You may have noticed the for-sale sign in front of one of Shelby County’s venerable farm equipment businesses.

Moore’s Tractor, which has been operating on U.S. 60 west of Shelbyville for the past 53 years, has closed, and the property is in the process of being sold.

Bill Moore, the man who founded the business and operated it with his family, said he decided last year to close down and put the property up for sale.

The door is chained, and only one tractor and some old spare equipment in the back remain on the 2.9-acre lot that formerly was surrounded by homes and farms but now is sitting among the campus of the new Collins High School and the plat for the new Catalpagreen development.

Moore said those new entities didn’t prompt him to sell, but they may have improved the value of his property.

He will turn 80 this year, and he said there were several reasons that led to the closing, mainly dealing with tractor companies.

“It was a lot of things,” he said. “We had a heck of a business. But the big tractor company Agco [formerly Allis Chalmer] went broke in ’83. We had to pick up Hesston and run that until they decided they wouldn’t be here anymore because they [the tractors] were made in Italy.”

When the Moores opened in 1957, their primary tractor was Allis Chalmer, which featured big and powerful tractors that built a strong market segment in the county.

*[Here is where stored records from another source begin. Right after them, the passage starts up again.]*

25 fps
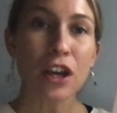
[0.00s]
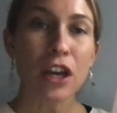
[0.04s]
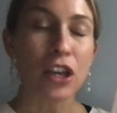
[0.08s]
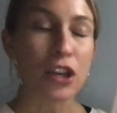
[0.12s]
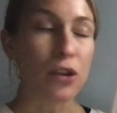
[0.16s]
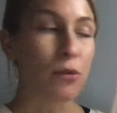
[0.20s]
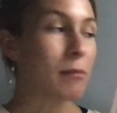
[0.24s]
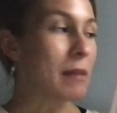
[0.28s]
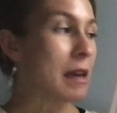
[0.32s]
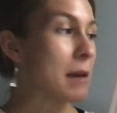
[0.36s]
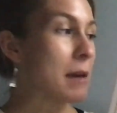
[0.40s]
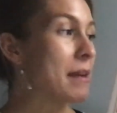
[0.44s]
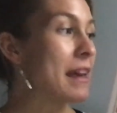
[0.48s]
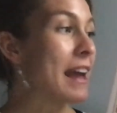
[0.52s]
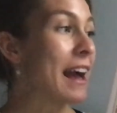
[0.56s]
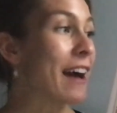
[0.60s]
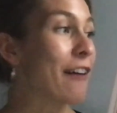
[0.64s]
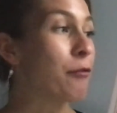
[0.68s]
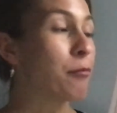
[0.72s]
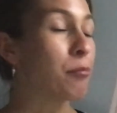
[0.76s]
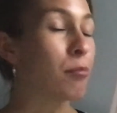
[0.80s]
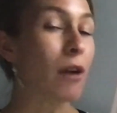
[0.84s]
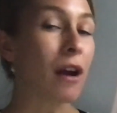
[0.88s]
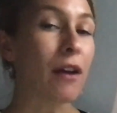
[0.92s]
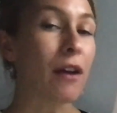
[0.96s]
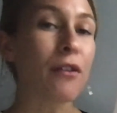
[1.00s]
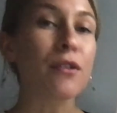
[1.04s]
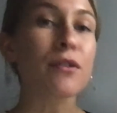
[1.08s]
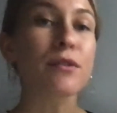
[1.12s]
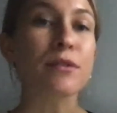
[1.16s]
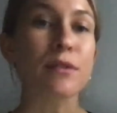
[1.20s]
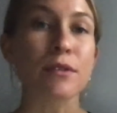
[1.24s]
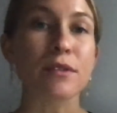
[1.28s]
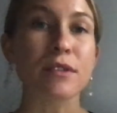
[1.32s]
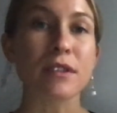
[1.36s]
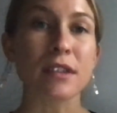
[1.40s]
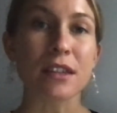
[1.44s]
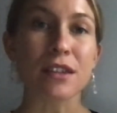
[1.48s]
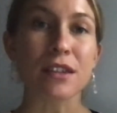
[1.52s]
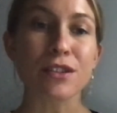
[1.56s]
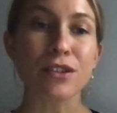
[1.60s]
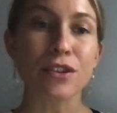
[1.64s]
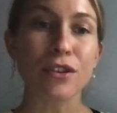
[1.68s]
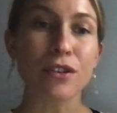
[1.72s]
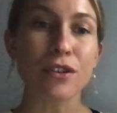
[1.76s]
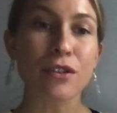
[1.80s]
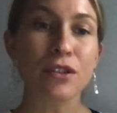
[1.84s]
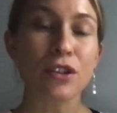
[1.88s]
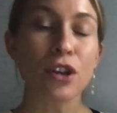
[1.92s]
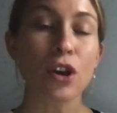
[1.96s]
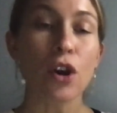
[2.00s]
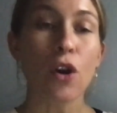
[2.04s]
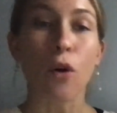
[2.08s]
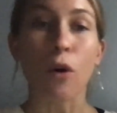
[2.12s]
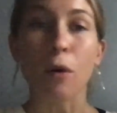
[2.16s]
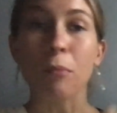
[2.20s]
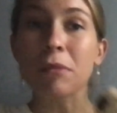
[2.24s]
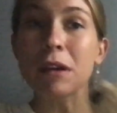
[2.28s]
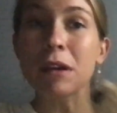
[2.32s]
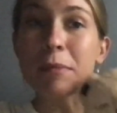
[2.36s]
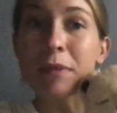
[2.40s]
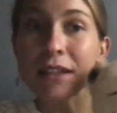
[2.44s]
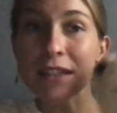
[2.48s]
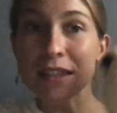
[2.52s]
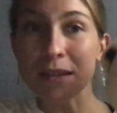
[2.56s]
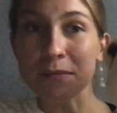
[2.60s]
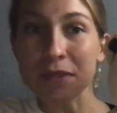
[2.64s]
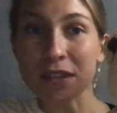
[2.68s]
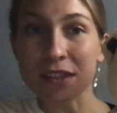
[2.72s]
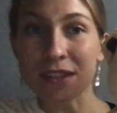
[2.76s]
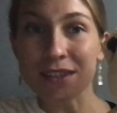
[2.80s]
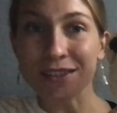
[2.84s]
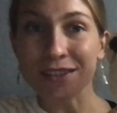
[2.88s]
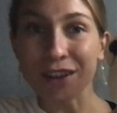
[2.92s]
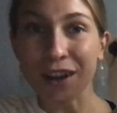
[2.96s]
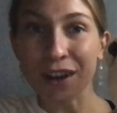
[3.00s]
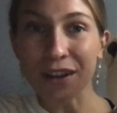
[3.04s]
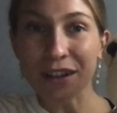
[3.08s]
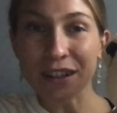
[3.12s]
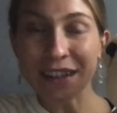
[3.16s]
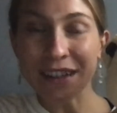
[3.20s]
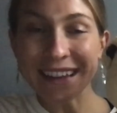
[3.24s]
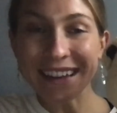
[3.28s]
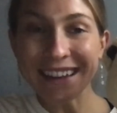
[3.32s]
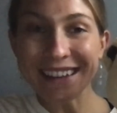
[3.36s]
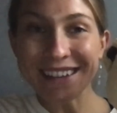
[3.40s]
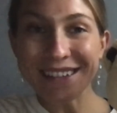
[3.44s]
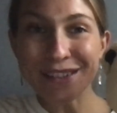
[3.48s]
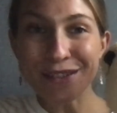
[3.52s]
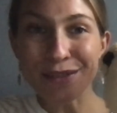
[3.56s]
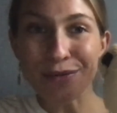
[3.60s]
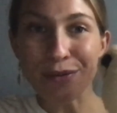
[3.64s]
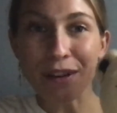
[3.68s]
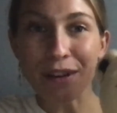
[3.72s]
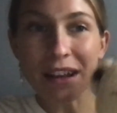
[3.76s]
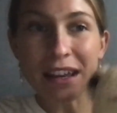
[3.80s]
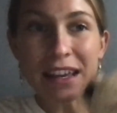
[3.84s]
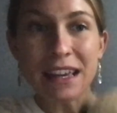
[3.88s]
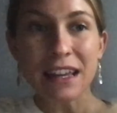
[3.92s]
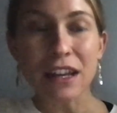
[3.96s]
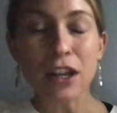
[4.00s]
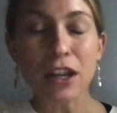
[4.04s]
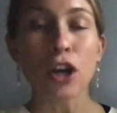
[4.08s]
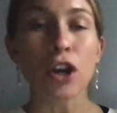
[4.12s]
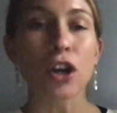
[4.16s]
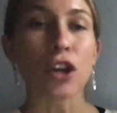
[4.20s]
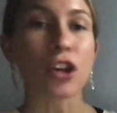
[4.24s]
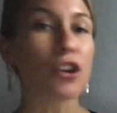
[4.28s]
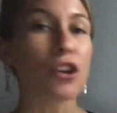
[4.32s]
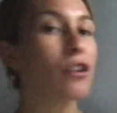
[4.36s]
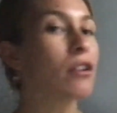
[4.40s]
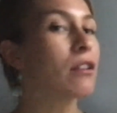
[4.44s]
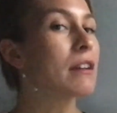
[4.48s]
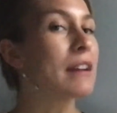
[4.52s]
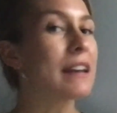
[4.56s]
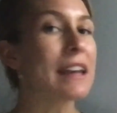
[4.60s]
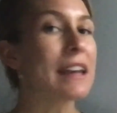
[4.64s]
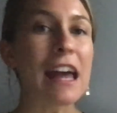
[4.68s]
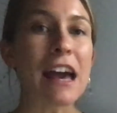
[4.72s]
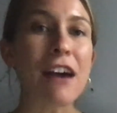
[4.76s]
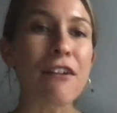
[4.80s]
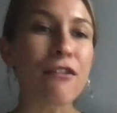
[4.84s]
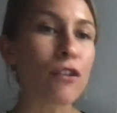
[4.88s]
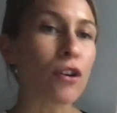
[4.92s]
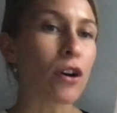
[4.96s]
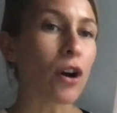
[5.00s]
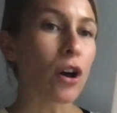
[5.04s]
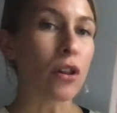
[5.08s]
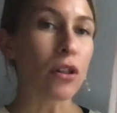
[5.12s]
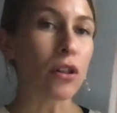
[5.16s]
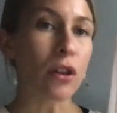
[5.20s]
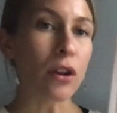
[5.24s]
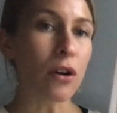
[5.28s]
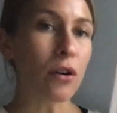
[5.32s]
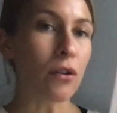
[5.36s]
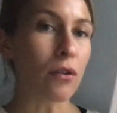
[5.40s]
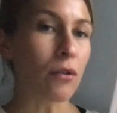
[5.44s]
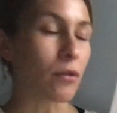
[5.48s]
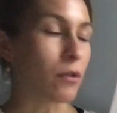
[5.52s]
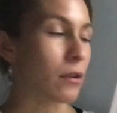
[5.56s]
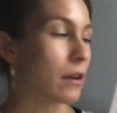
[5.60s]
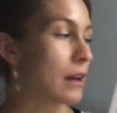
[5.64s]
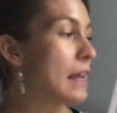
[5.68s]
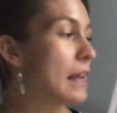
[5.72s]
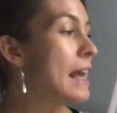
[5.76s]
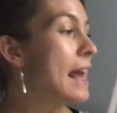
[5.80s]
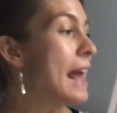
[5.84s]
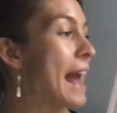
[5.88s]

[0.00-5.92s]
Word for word: You maybe have brothers or sisters or maybe some snugglies, right? You're never alone.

Moore and partners Buddy Holdstrasser and Robert Hardin bought .9 of an acre from Eddie Hall in what had been a ham business, a Quonset-type building that they renovated and eventually replaced. Then they purchased an adjacent 2 acres from Nick Tichenor.

Shelby County long has had a long history of farm equipment dealers that have come and gone as companies merged and some closed entirely. A check of the phonebook shows seven such businesses still listed.

“Those big companies couldn’t get along and wouldn’t get along,” Moore said.

He said he and his sons Allen, Glenn and Mark had sold all the parts they had and had moved out most of the equipment.

“We’ve sold most of that,” he said. “We’re just gathering up scraps.”

Keith Stratton of Re/Max Performance Realty is the listing agent for the property, and he said he has had some feelers.

Moore and his wife of 60 years, Luena, raised seven kids in all at their 12 acres on Joyes Station Road, and now they have 17 grandchildren and nine great grandchildren. They still attend Burks Branch Baptist Church.

And the dealership became part of their lives.

 “I’ve lost a lot of tears and sleep,” Moore said, “but you come to a time in life that things need to change.”